Há 4 meses, descobri ser soro +, há algumas semanas saí de casa e comprei um carro, há alguns dias passei na Universidade Estadual, e há algumas horas sinto que não sou mais o mesmo que fui em 25 anos. Confuso né? Igualzinho a mim, talvez eu nem devesse está escrevendo esse texto aqui, talvez não faça sentido algum, talvez o Hercúles me brigue por está usando esse espaço pra declamar minhas confusões. Mas o fato é que apesar de tanta coisa boa que me tem acontecido, sinto como se o HIV destruísse todos eles.
Hoje acordei meio arrasado com essa doença, tive um sonho ruim com ela. É a quinta vez que sonho a mesma coisa: Um homem misterioso que se apresenta a mim como o vírus e me diz coisas medonhas sobre meu futuro, e no sonho de ontem, ele entrava no meu quarto dando gargalhadas e de forma irônica e debochada dizia: Você tá feliz por que? Porque passou no vestibular? Porque comprou um carro? Você não vai ter tempo de aproveitar tudo isso! Você tem uma doença que não tem cura, você vai morrer antes dos seus amigos e de completar esse ciclo e sabe o que é pior? Sozinho! E saía do meu quarto dando gargalhadas que me faziam estremecer de medo. Ainda ouço bem alta na minha memória.Sei que só foi um sonho, mas acordei na madrugada morrendo de medo e me vi exatamente como ele tinha me deixado no sonho: doente, com medo e SOZINHO.
Estou traumatizado com isso, com a doença, sentindo falta da minha avó, de um amor, de um colo. Acordei pensando que não importa se somos fortes, traumas sempre deixam uma cicatriz. Seguem-nos até nossas casas, mudam nossas vidas. Traumas derrubam a todos, mas talvez essa seja a razão. Toda a dor, o medo, as idiotices. Talvez viver isso é que nos faz seguir adiante, é o que nos impulsiona. Talvez precisamos cair um pouco para levantar novamente né?
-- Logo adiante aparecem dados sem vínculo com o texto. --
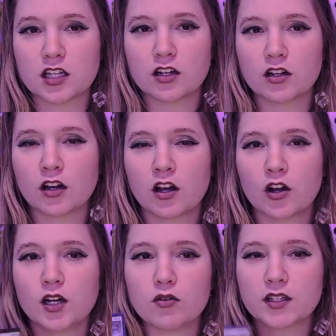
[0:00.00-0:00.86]
here.
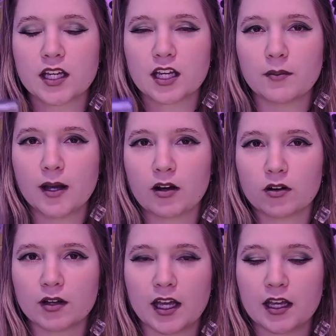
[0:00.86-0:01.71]
We don't kick him
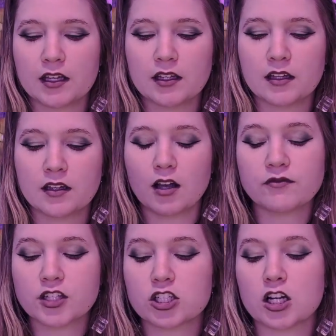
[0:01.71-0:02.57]
out, okay? We
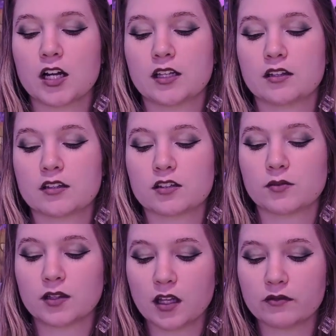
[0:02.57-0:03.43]
love the
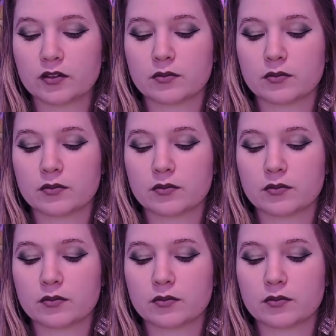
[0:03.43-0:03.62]
giants. We love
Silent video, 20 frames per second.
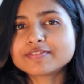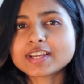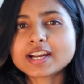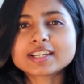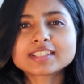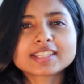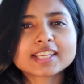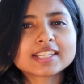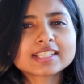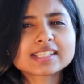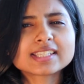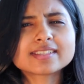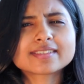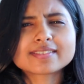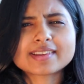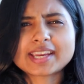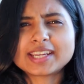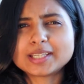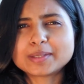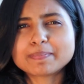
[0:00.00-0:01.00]
that there is a
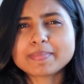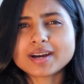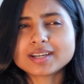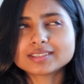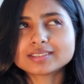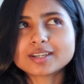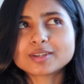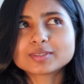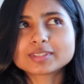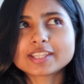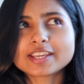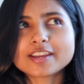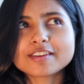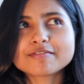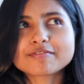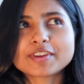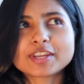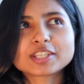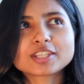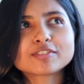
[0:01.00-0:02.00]
right path out there
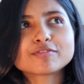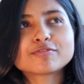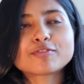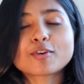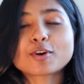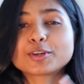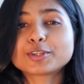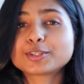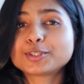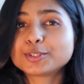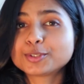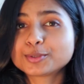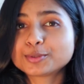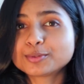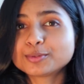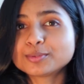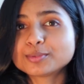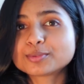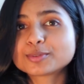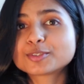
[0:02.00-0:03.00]
waiting for
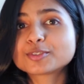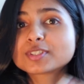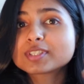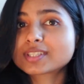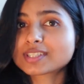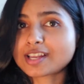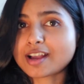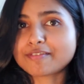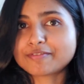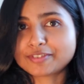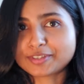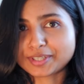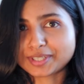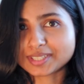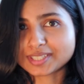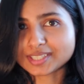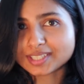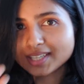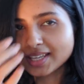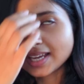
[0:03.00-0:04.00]
you to discover
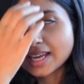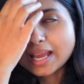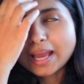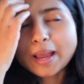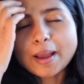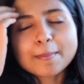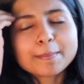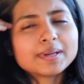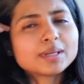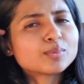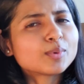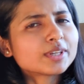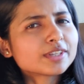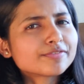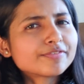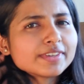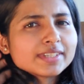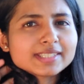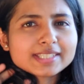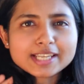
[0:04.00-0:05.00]
it. But what
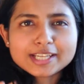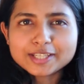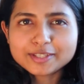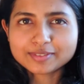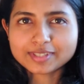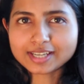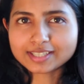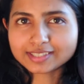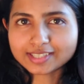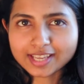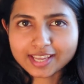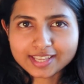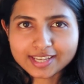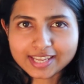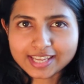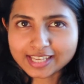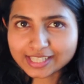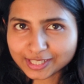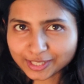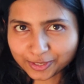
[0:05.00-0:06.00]
if I tell you that there
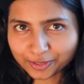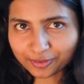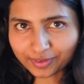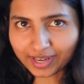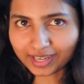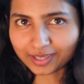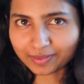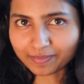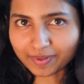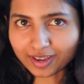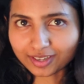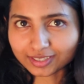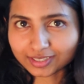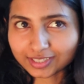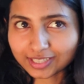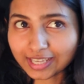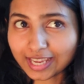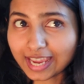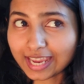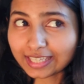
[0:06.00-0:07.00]
is no right path?
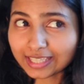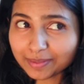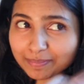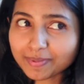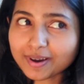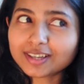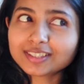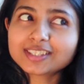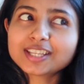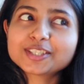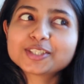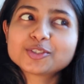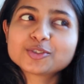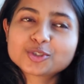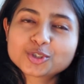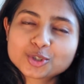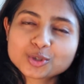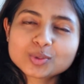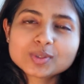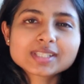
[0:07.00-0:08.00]
Any path that you
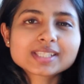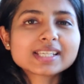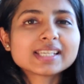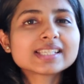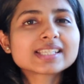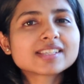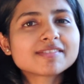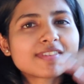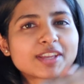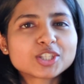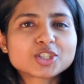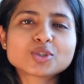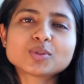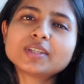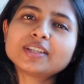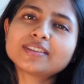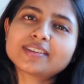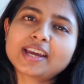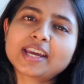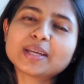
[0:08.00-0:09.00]
choose is
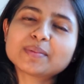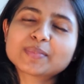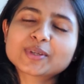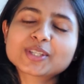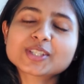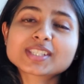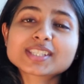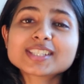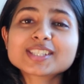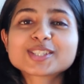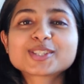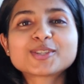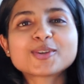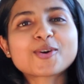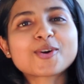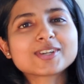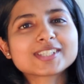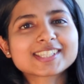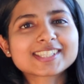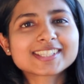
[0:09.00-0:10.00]
eventually right because it's
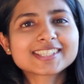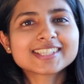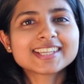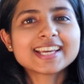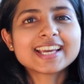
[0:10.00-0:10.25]
yours.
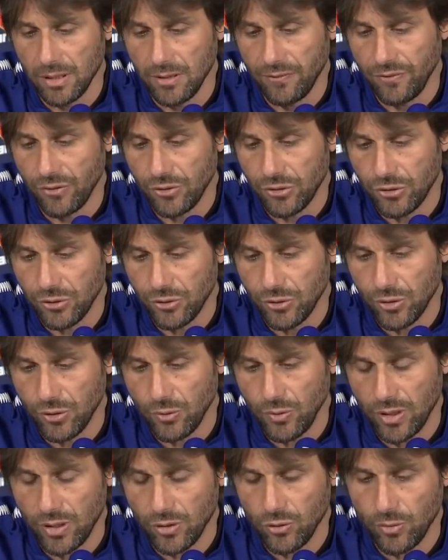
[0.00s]
For sure,
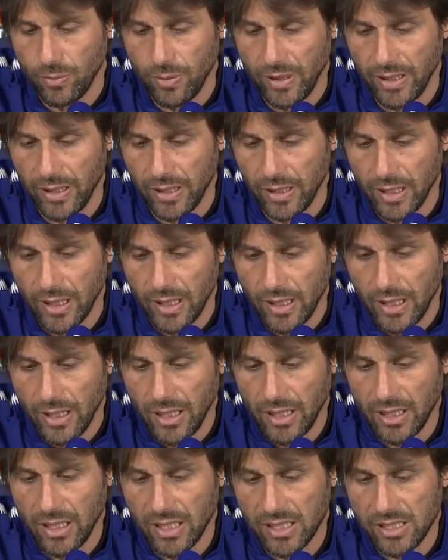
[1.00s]
when you play
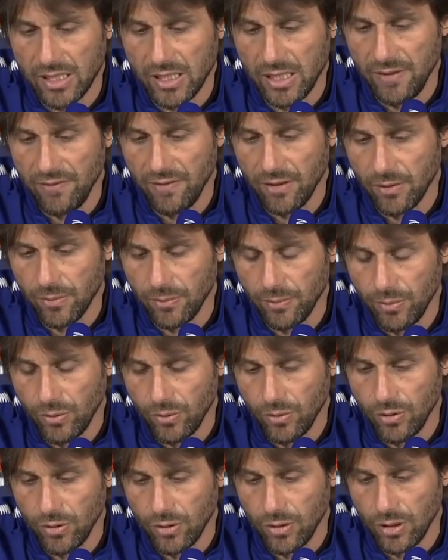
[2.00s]
against
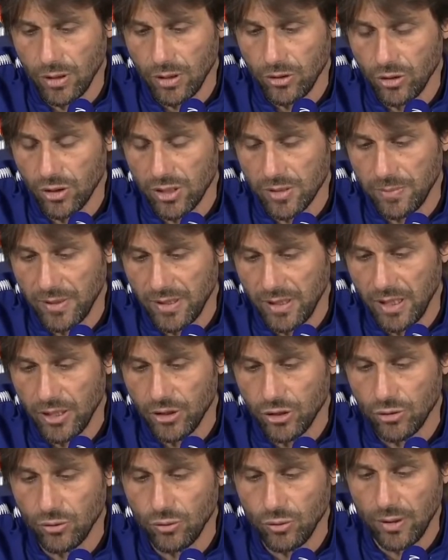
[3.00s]
Liverpool, your
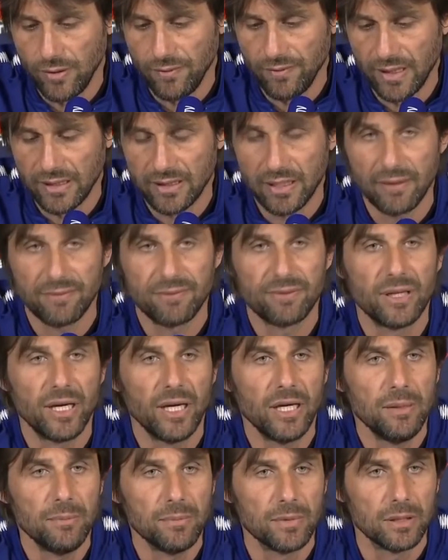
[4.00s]
expectation to have a tough
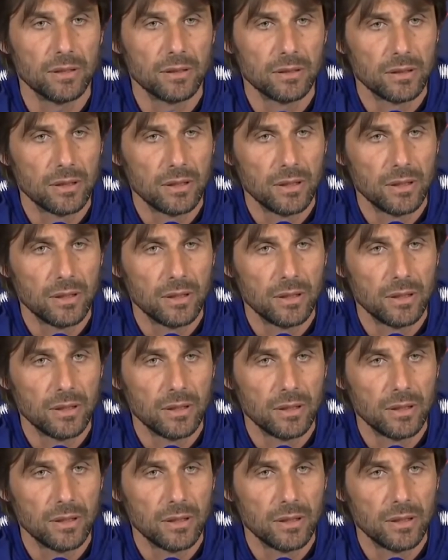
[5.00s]
game.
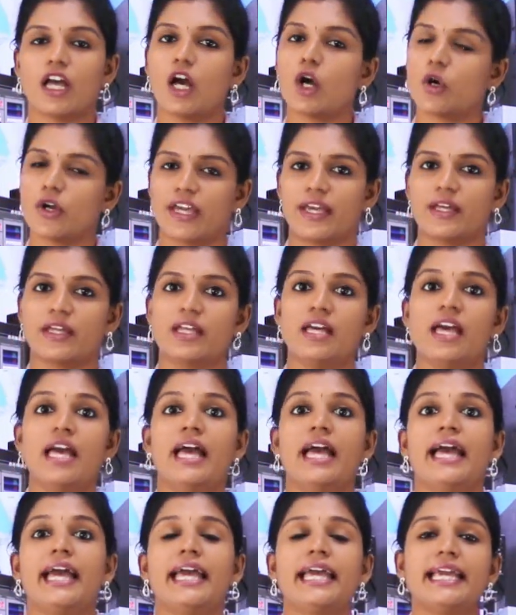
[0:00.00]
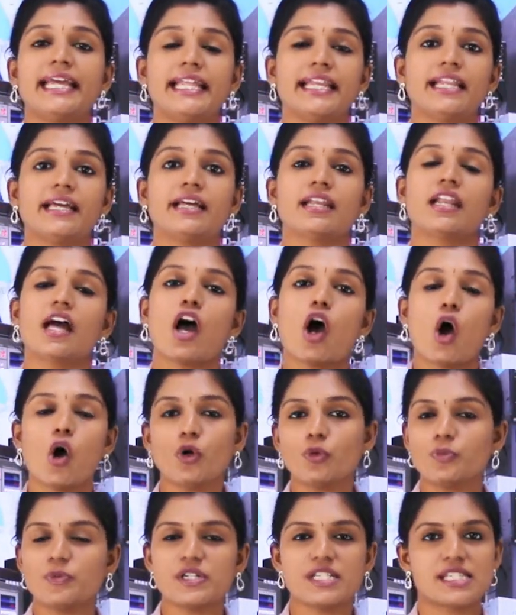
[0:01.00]
Okay, in an
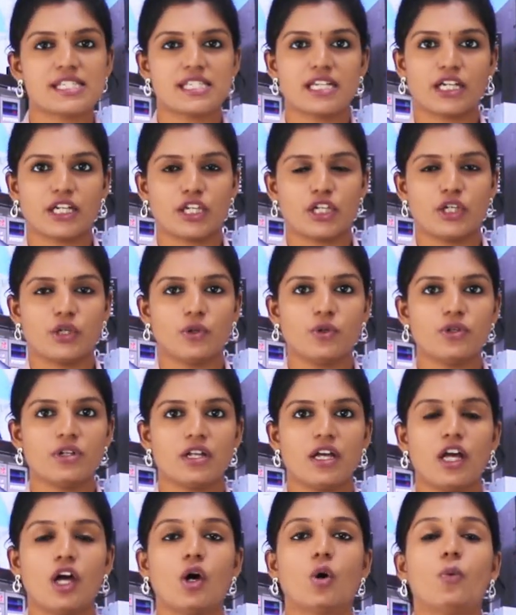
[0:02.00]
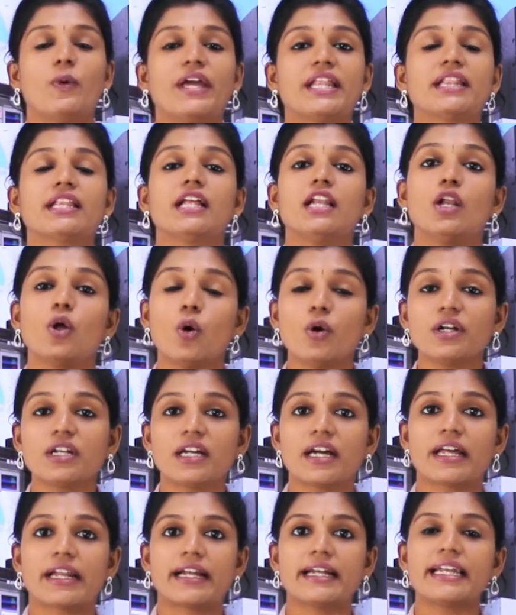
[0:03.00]
output circuit, when the load
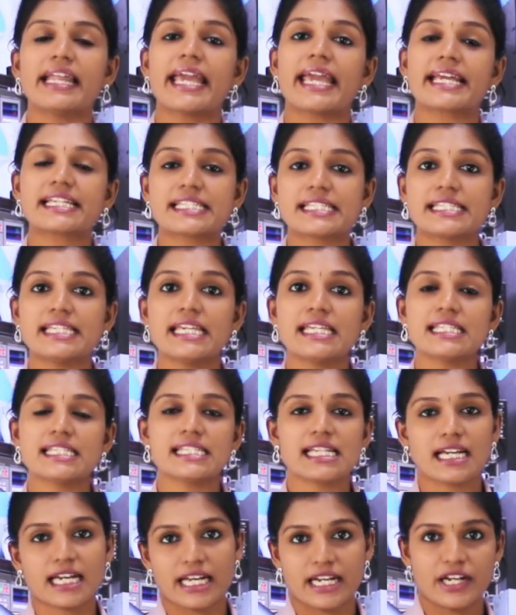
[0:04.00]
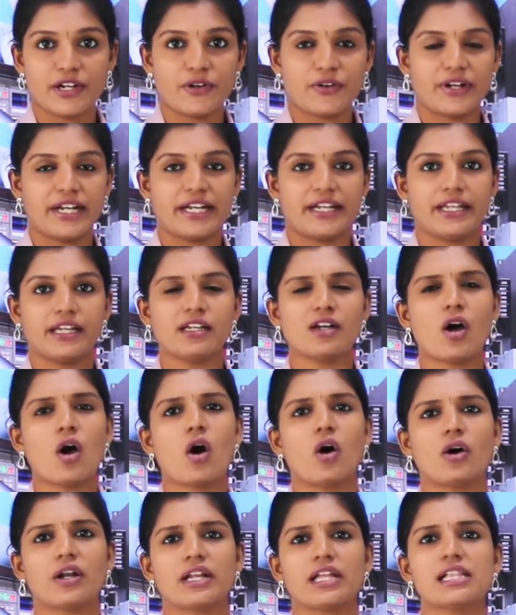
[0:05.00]
current exceeds the current rating
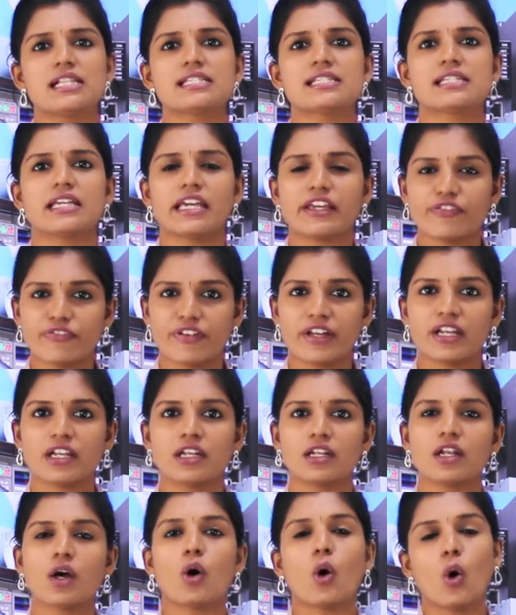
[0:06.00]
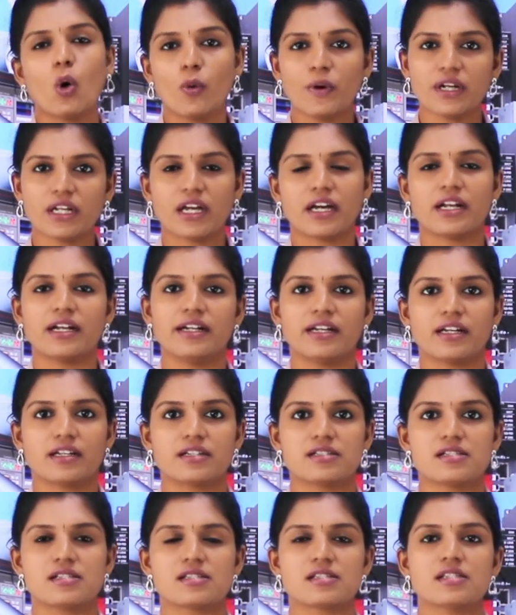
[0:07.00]
or else if an overcurrent
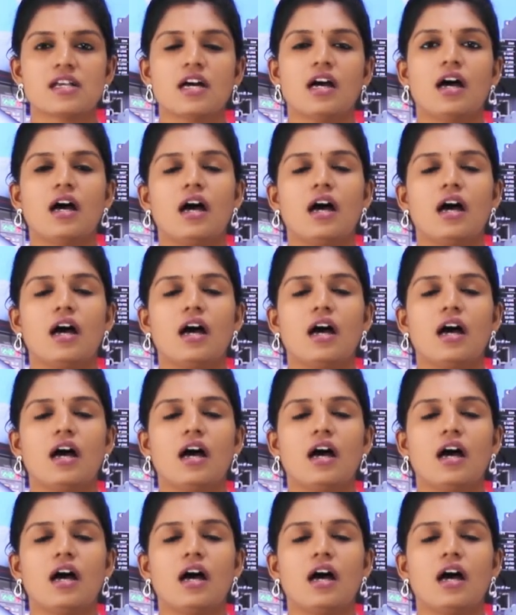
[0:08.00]
occurs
Acho que sim!
Talvez quanto mais tentamos ficar alegres, mais confusos ficamos. Até não nos reconhecermos mais. Ao invés disso continuamos sorrindo, tentando ser a pessoa feliz que queríamos ser! Até que a ficha cai, e ele (o vírus) sempre estará lá... não só nos meus sonhos e medos, mas no conhecido e diário, ele agora é o que me resta, é minha família, o meu inferno particular!
Victor
"Homem misterioso de todas as noites, homem distante de algum lugar… Homem presente, revertendo o passado e apontando o futuro. Homem que chega do nada alterando o nada de sempre, marcando território em terra sem dono, de ninguém; terra que muitos deixaram passar. Homem de olhares ainda não vistos, misteriosa semente de desesperança que faz crescer o broto já morto apontando o azul do céu sem nuvens, passageiro de um porto inseguro. De que é que você brinca? Que horas você volta? Onde é que você some? Que horas você volta? Quem é essa voz? Que assombração seu corpo carrega? Terá um capuz? Será o ladrão? Que horas você chega? Eu, quando não durmo, quem é que você chama? Fora eu, no sonho de quem você vai e vem?… Que horas, me diga; que horas, me diga… Que horas você volta? Não quero estar aqui!"